Research shows importance of Living Wage to investors
Research by the University of Southampton Business School has found that 85% of investors believe investment in employees is an important factor in their decision-making.
The research, carried out in partnership with Aviva Investors, the Living Wage Foundation and the Economic & Social Research Council, explored investor perception of the Living Wage as a part of the environmental, social and governance (ESG) agenda of responsible investment, through surveys, interviews and stakeholder workshops.
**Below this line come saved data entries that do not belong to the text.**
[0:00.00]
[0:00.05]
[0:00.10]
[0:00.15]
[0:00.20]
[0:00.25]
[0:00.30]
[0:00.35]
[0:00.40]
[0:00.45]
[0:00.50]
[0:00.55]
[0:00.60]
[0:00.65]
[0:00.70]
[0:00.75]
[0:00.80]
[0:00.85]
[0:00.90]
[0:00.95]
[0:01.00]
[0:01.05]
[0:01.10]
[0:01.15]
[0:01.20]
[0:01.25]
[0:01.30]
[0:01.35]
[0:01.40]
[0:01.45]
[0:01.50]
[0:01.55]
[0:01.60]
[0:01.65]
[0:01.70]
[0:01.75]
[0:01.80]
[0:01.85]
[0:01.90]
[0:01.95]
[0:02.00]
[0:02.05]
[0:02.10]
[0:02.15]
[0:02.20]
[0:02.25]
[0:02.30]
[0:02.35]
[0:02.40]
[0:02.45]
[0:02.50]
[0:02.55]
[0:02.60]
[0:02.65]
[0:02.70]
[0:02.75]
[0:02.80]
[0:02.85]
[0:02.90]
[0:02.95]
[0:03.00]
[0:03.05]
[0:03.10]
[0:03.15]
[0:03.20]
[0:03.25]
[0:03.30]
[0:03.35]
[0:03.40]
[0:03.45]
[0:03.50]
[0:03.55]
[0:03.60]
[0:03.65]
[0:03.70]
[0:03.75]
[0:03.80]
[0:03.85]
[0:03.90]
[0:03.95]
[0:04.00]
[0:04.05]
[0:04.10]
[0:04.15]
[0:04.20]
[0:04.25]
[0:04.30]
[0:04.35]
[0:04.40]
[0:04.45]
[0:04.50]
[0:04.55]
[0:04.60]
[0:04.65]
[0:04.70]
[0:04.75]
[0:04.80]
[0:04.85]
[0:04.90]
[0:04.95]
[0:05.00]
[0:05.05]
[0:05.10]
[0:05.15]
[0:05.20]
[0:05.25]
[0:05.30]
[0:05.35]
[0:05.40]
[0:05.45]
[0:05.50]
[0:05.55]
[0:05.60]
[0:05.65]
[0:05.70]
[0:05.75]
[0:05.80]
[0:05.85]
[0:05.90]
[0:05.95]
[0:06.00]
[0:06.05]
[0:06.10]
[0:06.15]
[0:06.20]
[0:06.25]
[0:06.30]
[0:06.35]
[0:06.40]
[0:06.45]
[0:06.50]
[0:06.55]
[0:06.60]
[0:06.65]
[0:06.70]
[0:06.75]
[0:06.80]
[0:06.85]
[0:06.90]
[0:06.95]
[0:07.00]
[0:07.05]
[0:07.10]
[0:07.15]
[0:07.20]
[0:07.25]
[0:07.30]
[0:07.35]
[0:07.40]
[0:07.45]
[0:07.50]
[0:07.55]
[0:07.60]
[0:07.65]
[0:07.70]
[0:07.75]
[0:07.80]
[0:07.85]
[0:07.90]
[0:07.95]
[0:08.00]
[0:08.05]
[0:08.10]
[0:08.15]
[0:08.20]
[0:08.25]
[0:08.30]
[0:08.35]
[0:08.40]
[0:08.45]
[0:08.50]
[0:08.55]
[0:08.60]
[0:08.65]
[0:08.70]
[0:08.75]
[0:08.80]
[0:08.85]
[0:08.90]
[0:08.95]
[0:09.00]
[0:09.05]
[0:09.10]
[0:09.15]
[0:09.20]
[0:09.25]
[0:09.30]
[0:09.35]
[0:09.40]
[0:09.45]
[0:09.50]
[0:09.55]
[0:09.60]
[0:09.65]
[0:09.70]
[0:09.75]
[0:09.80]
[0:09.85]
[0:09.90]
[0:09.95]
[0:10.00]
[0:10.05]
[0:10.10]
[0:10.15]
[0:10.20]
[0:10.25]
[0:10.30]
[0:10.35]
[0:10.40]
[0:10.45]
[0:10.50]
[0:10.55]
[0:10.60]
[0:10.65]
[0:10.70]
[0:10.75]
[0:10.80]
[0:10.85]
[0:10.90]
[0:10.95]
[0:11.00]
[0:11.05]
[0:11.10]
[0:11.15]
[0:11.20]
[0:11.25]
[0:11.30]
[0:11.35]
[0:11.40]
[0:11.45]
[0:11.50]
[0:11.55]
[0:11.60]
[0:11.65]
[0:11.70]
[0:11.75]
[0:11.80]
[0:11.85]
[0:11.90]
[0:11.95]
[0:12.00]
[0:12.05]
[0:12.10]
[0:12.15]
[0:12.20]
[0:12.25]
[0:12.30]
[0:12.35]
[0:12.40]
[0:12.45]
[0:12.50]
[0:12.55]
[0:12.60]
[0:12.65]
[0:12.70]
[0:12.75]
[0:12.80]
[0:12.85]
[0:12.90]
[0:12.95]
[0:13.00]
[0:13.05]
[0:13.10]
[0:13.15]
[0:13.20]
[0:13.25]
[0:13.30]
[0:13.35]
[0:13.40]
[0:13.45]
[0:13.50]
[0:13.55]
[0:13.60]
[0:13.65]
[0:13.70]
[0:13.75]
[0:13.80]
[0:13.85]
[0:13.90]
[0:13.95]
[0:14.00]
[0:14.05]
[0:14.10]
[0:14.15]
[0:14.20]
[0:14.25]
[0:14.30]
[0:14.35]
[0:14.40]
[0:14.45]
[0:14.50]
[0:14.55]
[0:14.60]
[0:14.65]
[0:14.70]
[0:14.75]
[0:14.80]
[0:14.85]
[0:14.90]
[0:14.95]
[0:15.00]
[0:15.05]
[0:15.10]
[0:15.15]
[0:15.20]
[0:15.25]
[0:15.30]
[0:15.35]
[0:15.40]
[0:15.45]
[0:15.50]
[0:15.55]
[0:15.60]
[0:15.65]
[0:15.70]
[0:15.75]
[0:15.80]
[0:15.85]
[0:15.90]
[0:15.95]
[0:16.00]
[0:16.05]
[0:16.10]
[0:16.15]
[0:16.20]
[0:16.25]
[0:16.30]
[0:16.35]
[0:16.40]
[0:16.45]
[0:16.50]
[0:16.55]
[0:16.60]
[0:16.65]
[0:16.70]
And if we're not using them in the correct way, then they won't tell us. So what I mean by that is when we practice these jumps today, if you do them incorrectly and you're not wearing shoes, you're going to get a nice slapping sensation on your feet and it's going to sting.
The issue is one of particular importance to Aviva Investors who, with their £330bn worth of managed assets, have stated:
“We take the view that low wages are a material risk that can have a negative impact on a business’s ability to deliver shareholder value and a source of significant disruption and reputation erosion. We have seen disputes over low wages result in production, revenue and share price decreases at companies in the mining and retail sectors.”-Aviva Investors
The research shows that investors are clearly aware of the benefits of companies becoming accredited Living Wage Employers, with 98% believing it improves employer credibility, 94% acknowledging the societal benefits of higher wages, and 91% viewing it as a positive for staff morale and satisfaction. There were similar rates of awareness for the positive impacts on reputation, recruitment and retention.
From the investment decision-making perspective referred to above, nearly two-thirds of investors now believe that Living Wage Employer accreditation is an important factor to consider.
“[W]e recognise the momentum and the attractions of [accreditation], and we would promote this as a valid area of consideration for all of our members to consider.” - Surveyed investor
Nearly a half of all investors surveyed prioritised the Living Wage when engaging with companies, also collaborating with industry, NGO and academic partners to promote the agenda. A quarter also incorporated the topic into their voting policies. Crucially, however, there was found to be more to do in this area, particularly considering the evidence that active ESG funds outperform their passive alternatives.
When it comes to engaging with companies on their Living Wage compliance, around a third of investors did so through collective agreement with others in the investment community, or through direct discussion with top management.
Many interviewees believed that the Living Wage as an ESG factor is likely to become more significant in the future, particularly given the increasing representation of Millennials and Generation Y in the workforce; groups which often prioritise values above profit.
From these findings come a number of recommendations for increasing awareness of the ESG importance and business benefits of Living Wage Employer accreditation. These include:
- Publishing of investment guidelines on Living Wage compliance
- Incorporation of the issue into voting policies
- Clearer alignment of the Living Wage with the UN Sustainable Development Goals
Investors possess a considerable amount of power when it comes to encouraging employers to act responsibly and ethically, in the interest of not only their staff and clients, but the long-term success of their business too. While Living Wage Employer accreditation has shown time and time again to generate numerous positive outcomes for businesses, we would also ask investors to do all they can to ensure as many people as possible can earn a fair day’s pay for a hard day’s work for their investment decisions.